Search the listing for the word "second" and return each line that contains it.
☆ ☆ ☆ ☆ ☆ ☆ ☆
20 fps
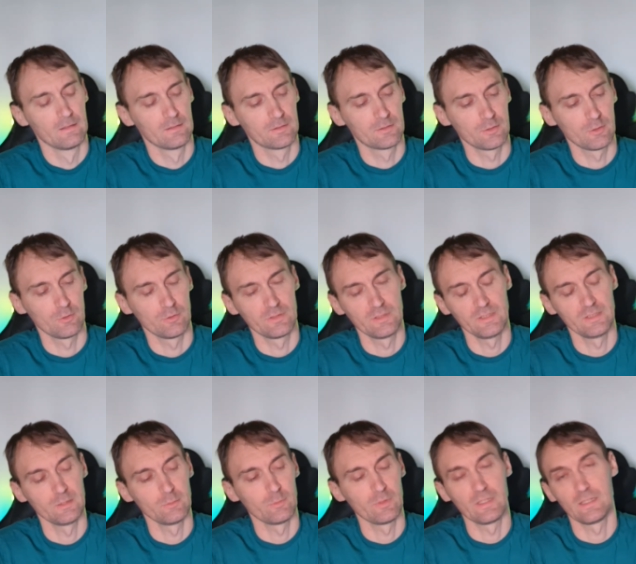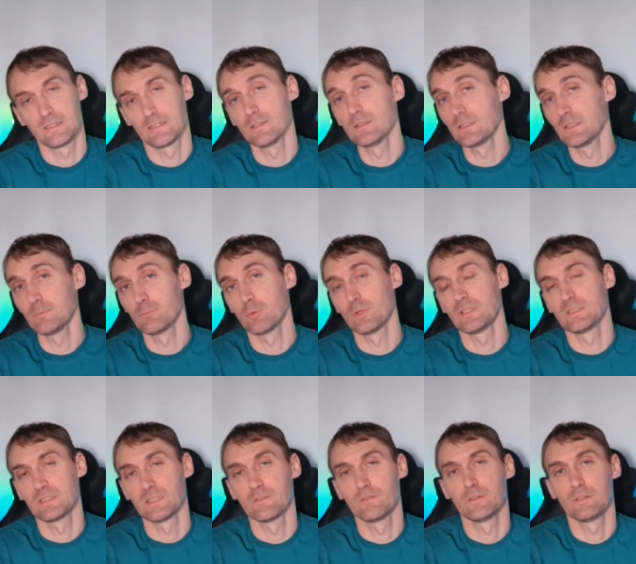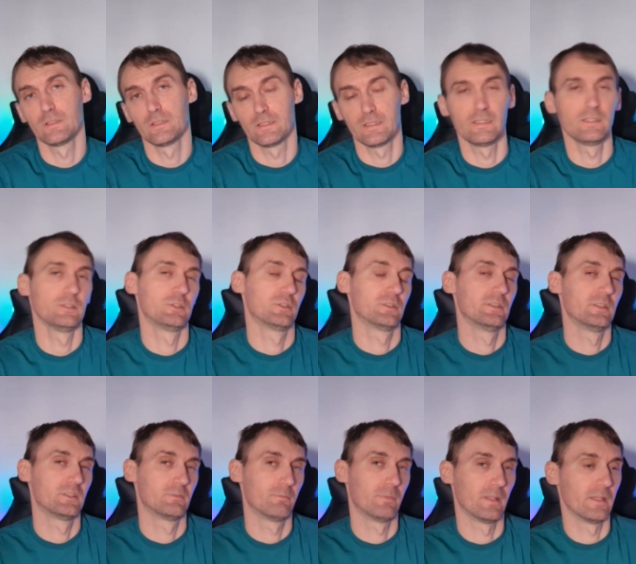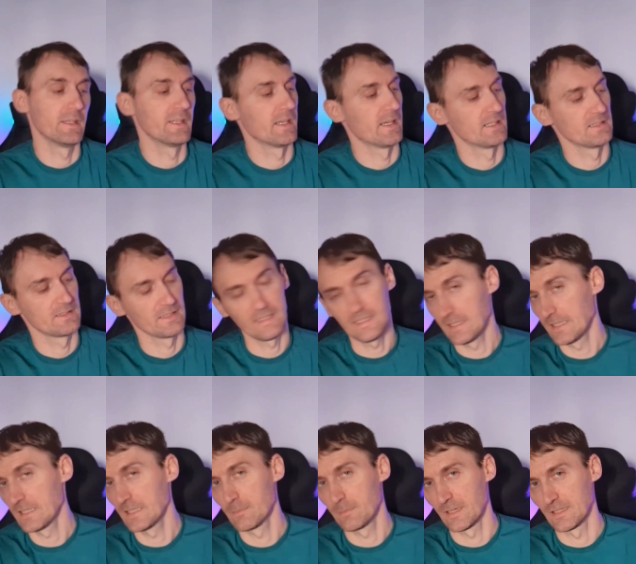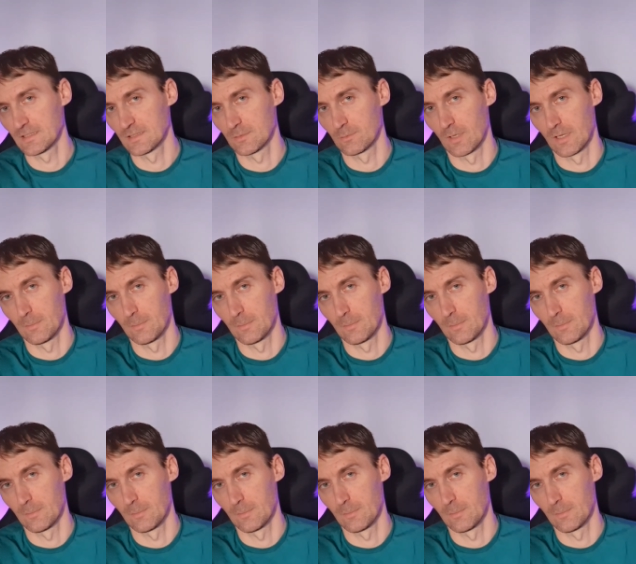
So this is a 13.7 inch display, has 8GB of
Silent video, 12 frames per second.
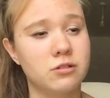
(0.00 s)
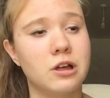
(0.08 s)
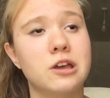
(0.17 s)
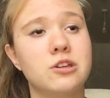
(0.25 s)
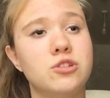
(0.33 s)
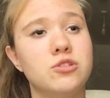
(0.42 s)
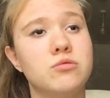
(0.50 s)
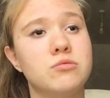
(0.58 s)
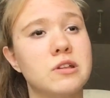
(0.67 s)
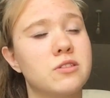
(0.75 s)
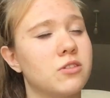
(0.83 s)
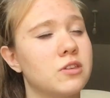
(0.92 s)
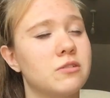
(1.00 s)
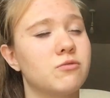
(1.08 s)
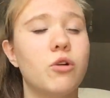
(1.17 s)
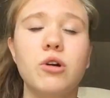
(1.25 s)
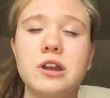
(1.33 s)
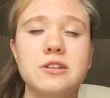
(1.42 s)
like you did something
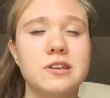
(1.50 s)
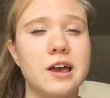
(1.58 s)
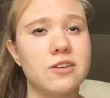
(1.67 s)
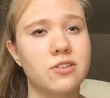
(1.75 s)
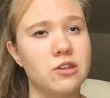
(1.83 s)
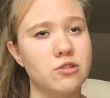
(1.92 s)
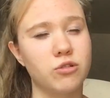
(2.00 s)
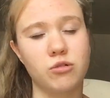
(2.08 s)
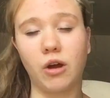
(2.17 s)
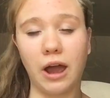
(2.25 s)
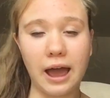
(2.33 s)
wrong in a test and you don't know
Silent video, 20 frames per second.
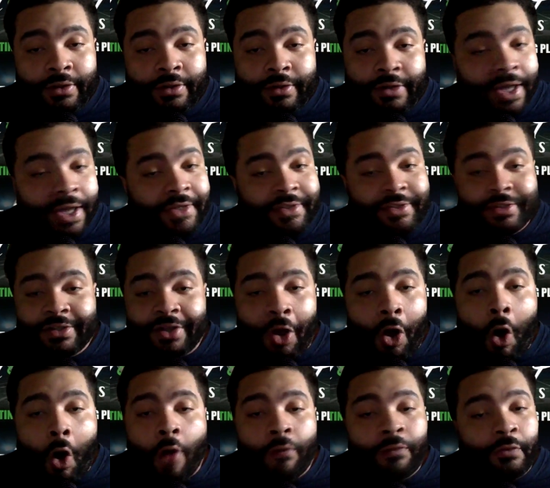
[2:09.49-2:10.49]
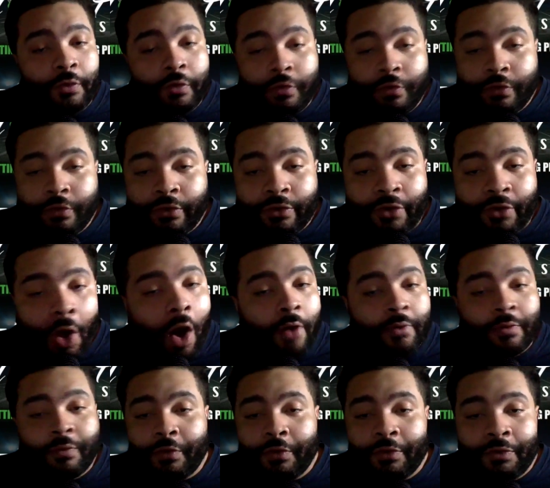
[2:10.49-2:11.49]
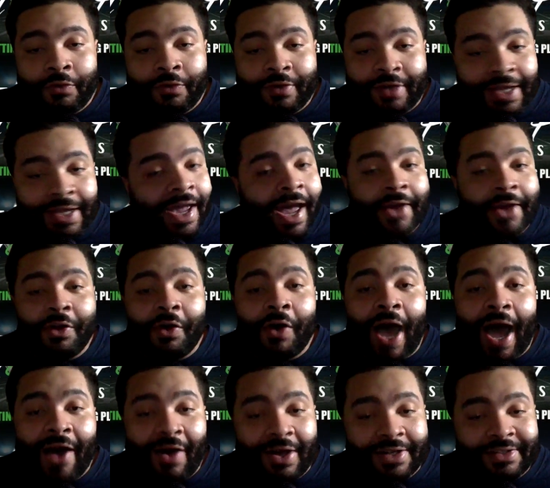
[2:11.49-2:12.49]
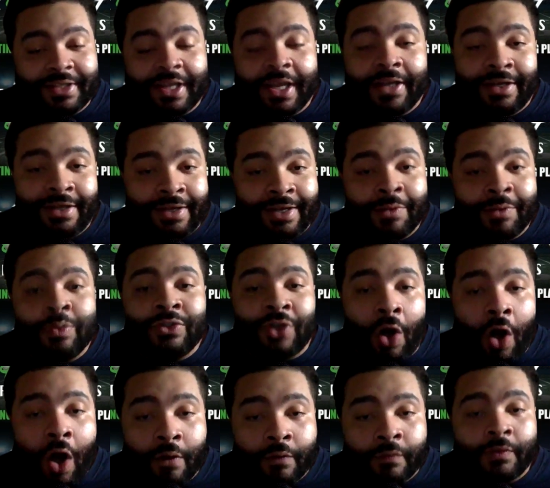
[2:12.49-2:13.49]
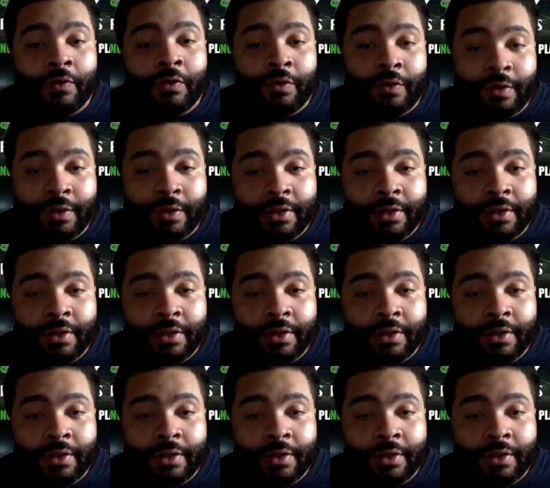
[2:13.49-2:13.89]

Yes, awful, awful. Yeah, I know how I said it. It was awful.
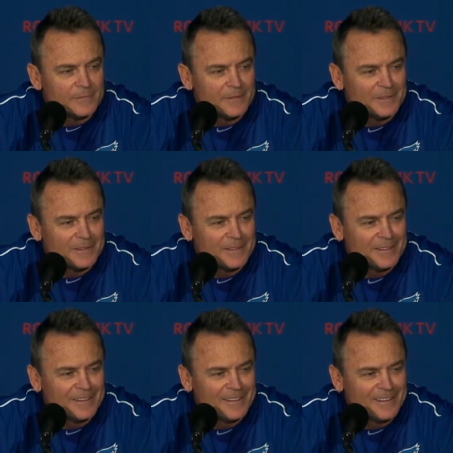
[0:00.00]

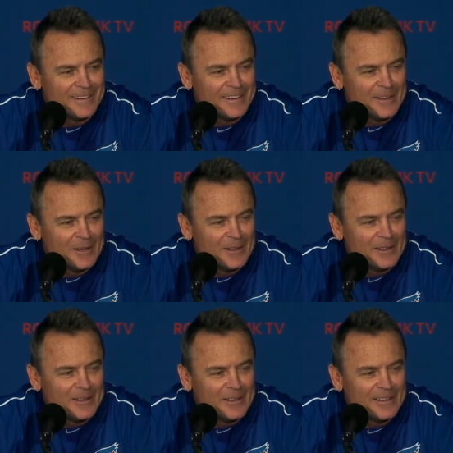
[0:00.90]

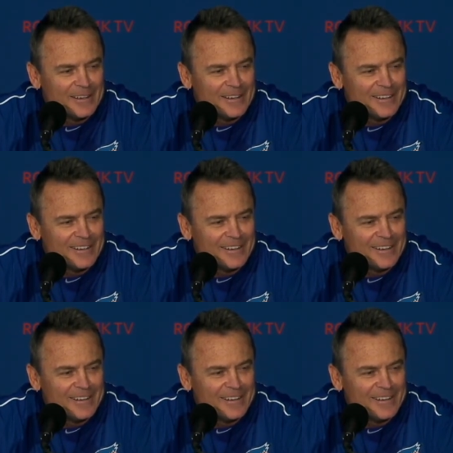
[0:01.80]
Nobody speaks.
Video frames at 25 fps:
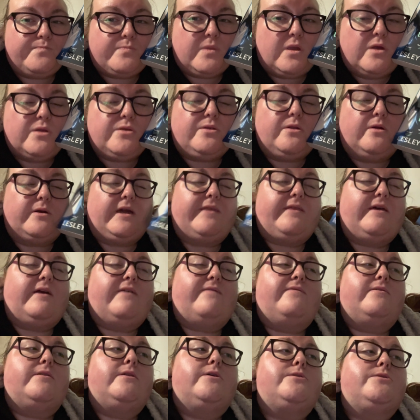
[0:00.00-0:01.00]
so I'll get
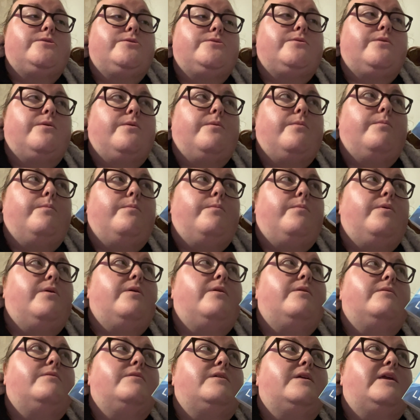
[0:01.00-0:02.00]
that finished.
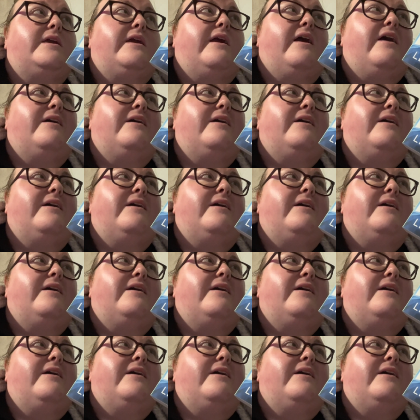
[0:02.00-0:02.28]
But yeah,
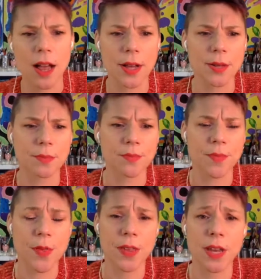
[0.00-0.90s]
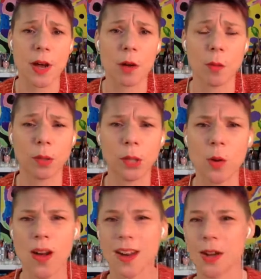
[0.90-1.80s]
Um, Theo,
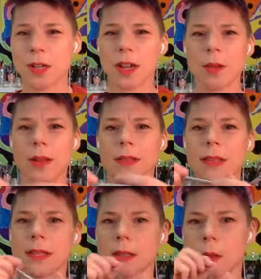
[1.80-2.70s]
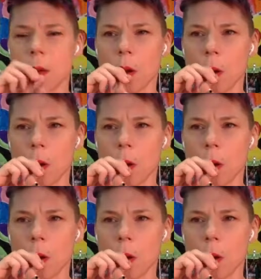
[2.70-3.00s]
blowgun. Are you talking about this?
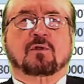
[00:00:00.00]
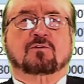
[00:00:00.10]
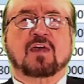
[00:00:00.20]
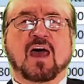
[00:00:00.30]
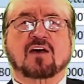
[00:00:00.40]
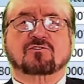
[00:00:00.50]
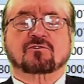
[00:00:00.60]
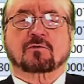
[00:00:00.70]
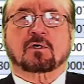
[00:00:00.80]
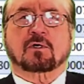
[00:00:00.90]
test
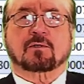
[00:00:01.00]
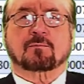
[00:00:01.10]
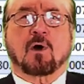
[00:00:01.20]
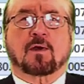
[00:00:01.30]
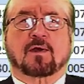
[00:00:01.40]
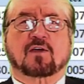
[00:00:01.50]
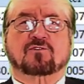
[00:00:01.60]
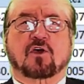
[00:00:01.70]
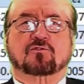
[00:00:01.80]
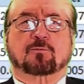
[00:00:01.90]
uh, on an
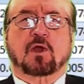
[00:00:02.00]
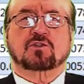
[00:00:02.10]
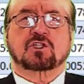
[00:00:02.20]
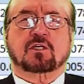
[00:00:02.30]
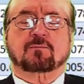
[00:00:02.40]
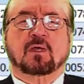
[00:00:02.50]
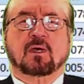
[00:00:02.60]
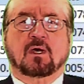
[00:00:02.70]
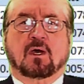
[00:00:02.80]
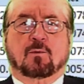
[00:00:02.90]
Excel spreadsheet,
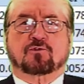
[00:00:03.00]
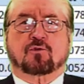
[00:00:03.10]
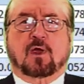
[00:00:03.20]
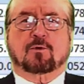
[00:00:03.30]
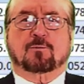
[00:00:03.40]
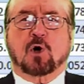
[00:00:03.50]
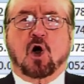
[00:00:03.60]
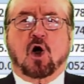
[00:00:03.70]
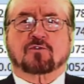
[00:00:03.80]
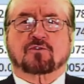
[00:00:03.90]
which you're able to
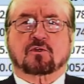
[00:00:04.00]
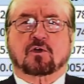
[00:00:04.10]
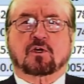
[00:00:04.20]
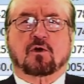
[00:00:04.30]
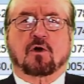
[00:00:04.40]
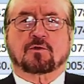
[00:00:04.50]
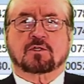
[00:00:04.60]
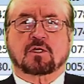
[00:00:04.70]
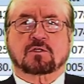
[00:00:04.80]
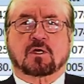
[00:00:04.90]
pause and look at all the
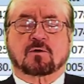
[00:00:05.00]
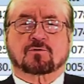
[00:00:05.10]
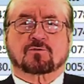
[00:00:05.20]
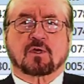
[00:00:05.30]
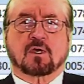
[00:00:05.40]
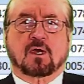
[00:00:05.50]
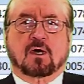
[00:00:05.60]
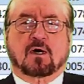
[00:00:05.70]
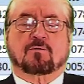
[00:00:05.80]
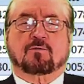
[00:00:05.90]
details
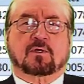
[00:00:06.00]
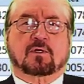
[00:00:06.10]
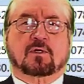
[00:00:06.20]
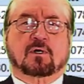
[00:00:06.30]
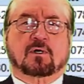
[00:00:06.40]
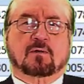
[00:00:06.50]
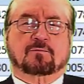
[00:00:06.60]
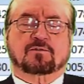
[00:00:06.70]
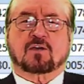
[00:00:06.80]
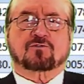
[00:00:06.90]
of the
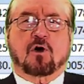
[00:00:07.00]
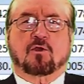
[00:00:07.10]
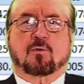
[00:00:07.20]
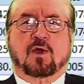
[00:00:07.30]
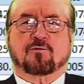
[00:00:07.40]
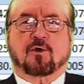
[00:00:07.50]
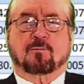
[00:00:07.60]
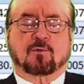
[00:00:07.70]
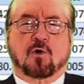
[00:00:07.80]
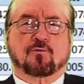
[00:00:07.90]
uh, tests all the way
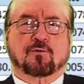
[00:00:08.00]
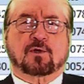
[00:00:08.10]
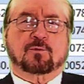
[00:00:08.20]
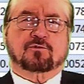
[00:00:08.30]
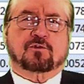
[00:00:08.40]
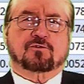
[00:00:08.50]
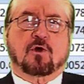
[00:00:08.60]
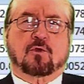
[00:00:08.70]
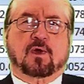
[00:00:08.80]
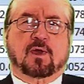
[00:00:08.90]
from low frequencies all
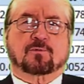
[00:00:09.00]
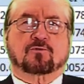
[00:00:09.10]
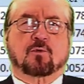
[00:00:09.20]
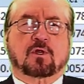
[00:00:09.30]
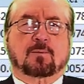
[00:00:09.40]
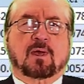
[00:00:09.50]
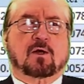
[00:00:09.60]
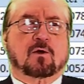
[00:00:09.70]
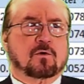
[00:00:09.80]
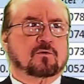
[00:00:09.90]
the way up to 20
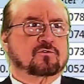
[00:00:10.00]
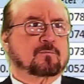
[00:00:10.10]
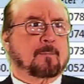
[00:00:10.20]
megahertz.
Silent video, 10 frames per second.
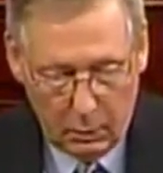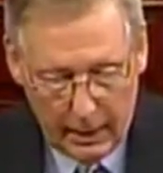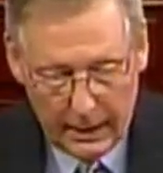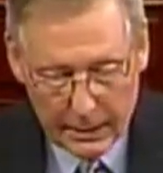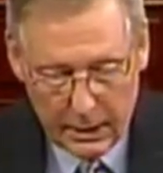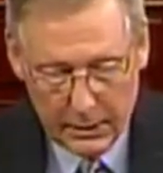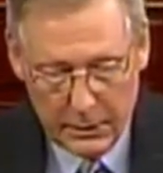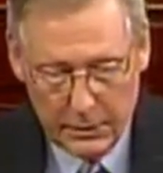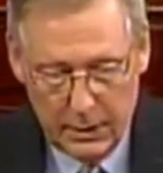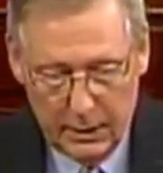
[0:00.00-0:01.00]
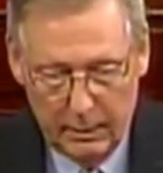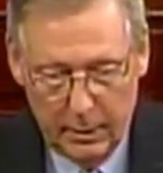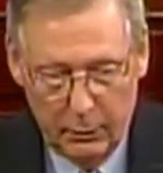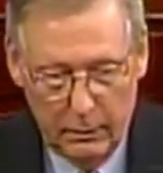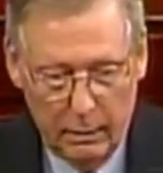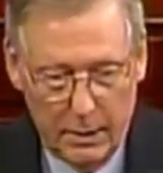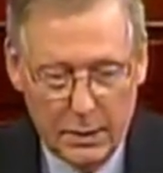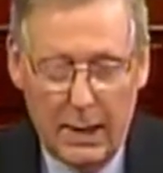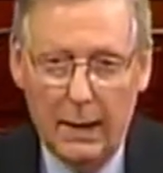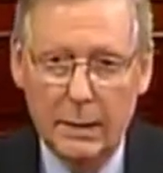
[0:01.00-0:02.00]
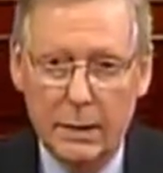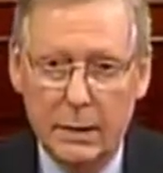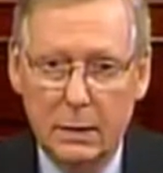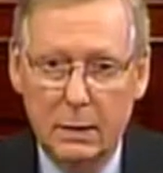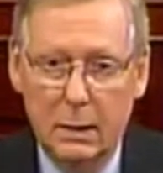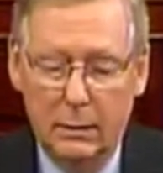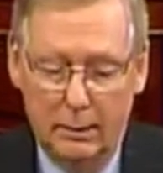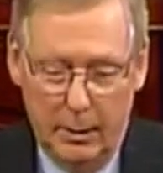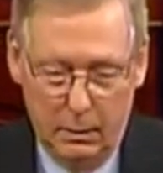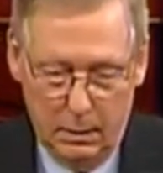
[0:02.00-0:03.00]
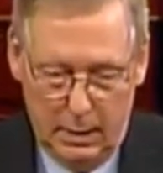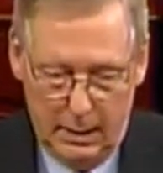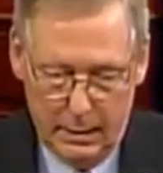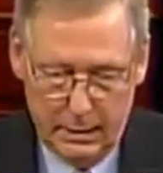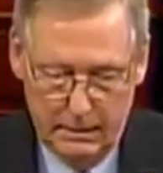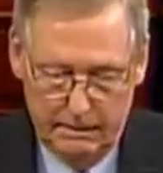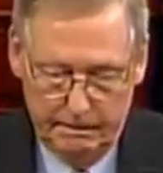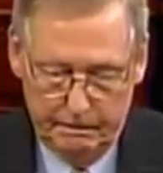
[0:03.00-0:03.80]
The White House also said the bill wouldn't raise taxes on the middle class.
☆ ☆ ☆ ☆ ☆ ☆ ☆
Exercise answer -
Silent video, 12 frames per second.
Silent video, 20 frames per second.
Silent video, 10 frames per second.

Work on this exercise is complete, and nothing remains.